SVC = 40, PCH = 66, PSC = 45, VVC = 0, CVP = 30 (en test), bionettoyage = 1 (en test).

• Nombre total de BMR signalées (2e semestre) = 93 signalements.

• Conformité PCH sur nombre total de signalements BMR = satisfaisante à l’exception de l’item 1 et 4 (prescription de l’isolement et formation).

Appréciation quantitative

L’appréciation quantitative est faite sur la mise en place du dispositif :

• sur la consultation des cadres de santé sur le choix de dix items prioritaires, tous secteurs confondus : 71 % de retours ;

• sur l’investissement du groupe expert : 80 % de présentéisme sur trois réunions de travail ;

• sur la consultation des IDE pour les autoévaluations tests : trente professionnels interrogés en moyenne, pour chaque pratique de soins (PCH, PSC, CVP, SVC).

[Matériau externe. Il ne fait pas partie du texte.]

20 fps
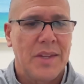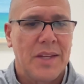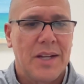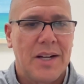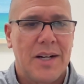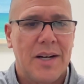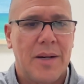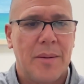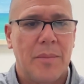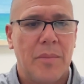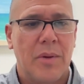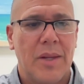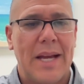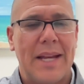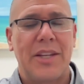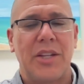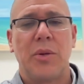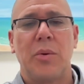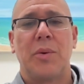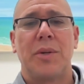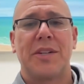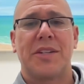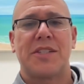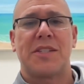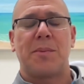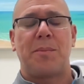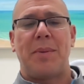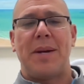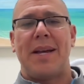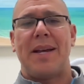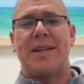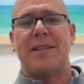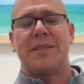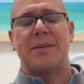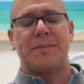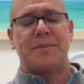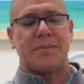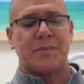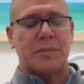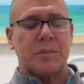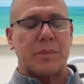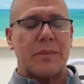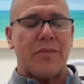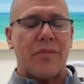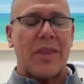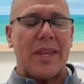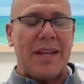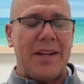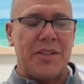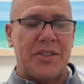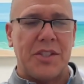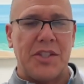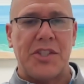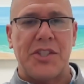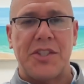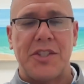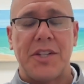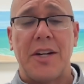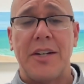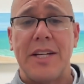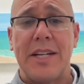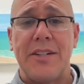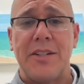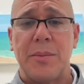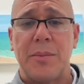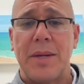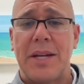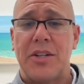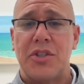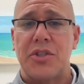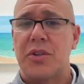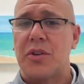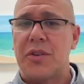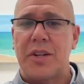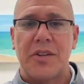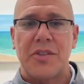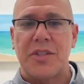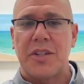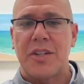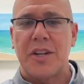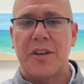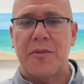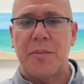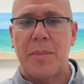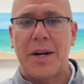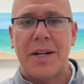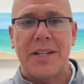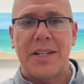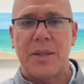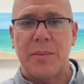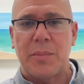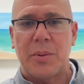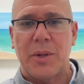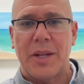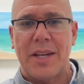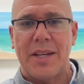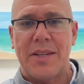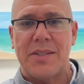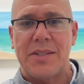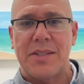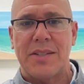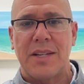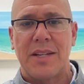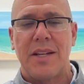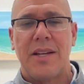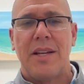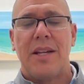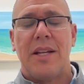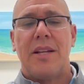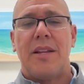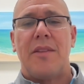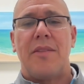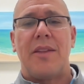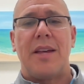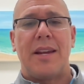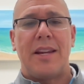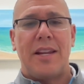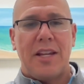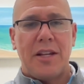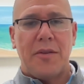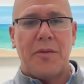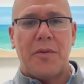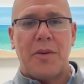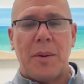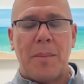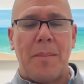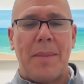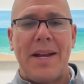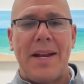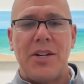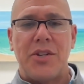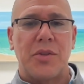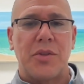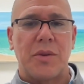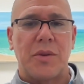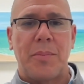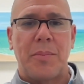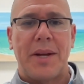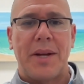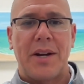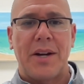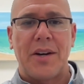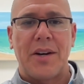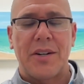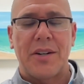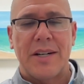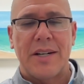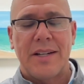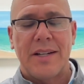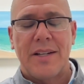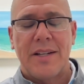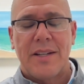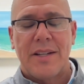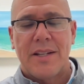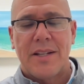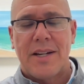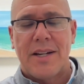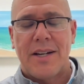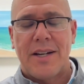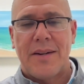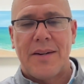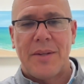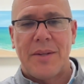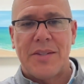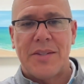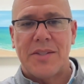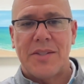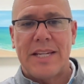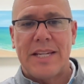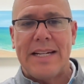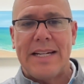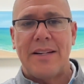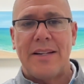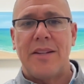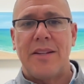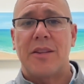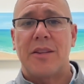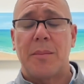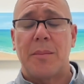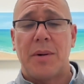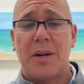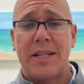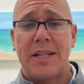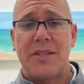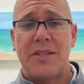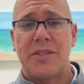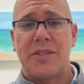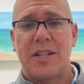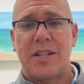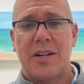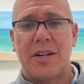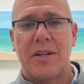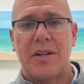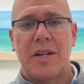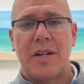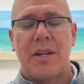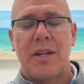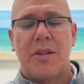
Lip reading: Like you would expect, it's a study to make sure there's enough money in place that if a major repair is needed, that the money is there.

Nombre de communications aux différentes instances : trois (CSIRMT, cadres de santé, cadres supérieurs de santé).

En prévision : une présentation à la Journée méditerranéenne de prévention des infections nosocomiales 2013.

Appréciation qualitative

Au cours de la mise en œuvre du dispositif d’évaluation, l’outil informatique a subi de nombreux remaniements, permettant la simplification des fonctionnalités et une meilleure lisibilité des tableaux de bord.

En ce qui concerne les grilles d’évaluation, certains items ont été clarifiés ou reformulés à la suite des remarques des professionnels évalués en phase test. Le travail sur le terrain a permis aux évaluateurs de faire le point sur les techniques de soins des jeunes recrues comparées au plus anciennes et de relever les modalités des pratiques acquises dans la recherche d’un gain de temps ou d’une simplification. Les cadres de santé ont accueilli avec bienveillance les évaluateurs. Ils se familiarisent progressivement à la démarche de l’évaluation, même s’ils sont encore peu nombreux à consulter les tableaux de bord. Dans un avenir proche, ils seront eux-mêmes formés pour réaliser les autoévaluations de leur équipe.

Enfin, l’Équipe opérationnelle d’hygiène hospitalière (EOHH) poursuit ses visites dans tous les services afin de délivrer, à chaque professionnel, les passeports DPC et de finaliser les autoévaluations (SVC, PSC, CVP, PCH).

Chaque infirmier s’engage à être audité d’ici fin 2013 sur trois pratiques de soins selon les modalités suivantes : le soin est imminent ou programmé la veille pour le lendemain ou le matin pour l’après-midi. L’auditeur (EOH) est prévenu et s’organise pour être disponible. Un audit doit être réalisé dans le mois qui suit la délivrance du passeport. En général, l’autoévaluation précède toujours l’audit pour que l’évaluation soit vécue comme formative.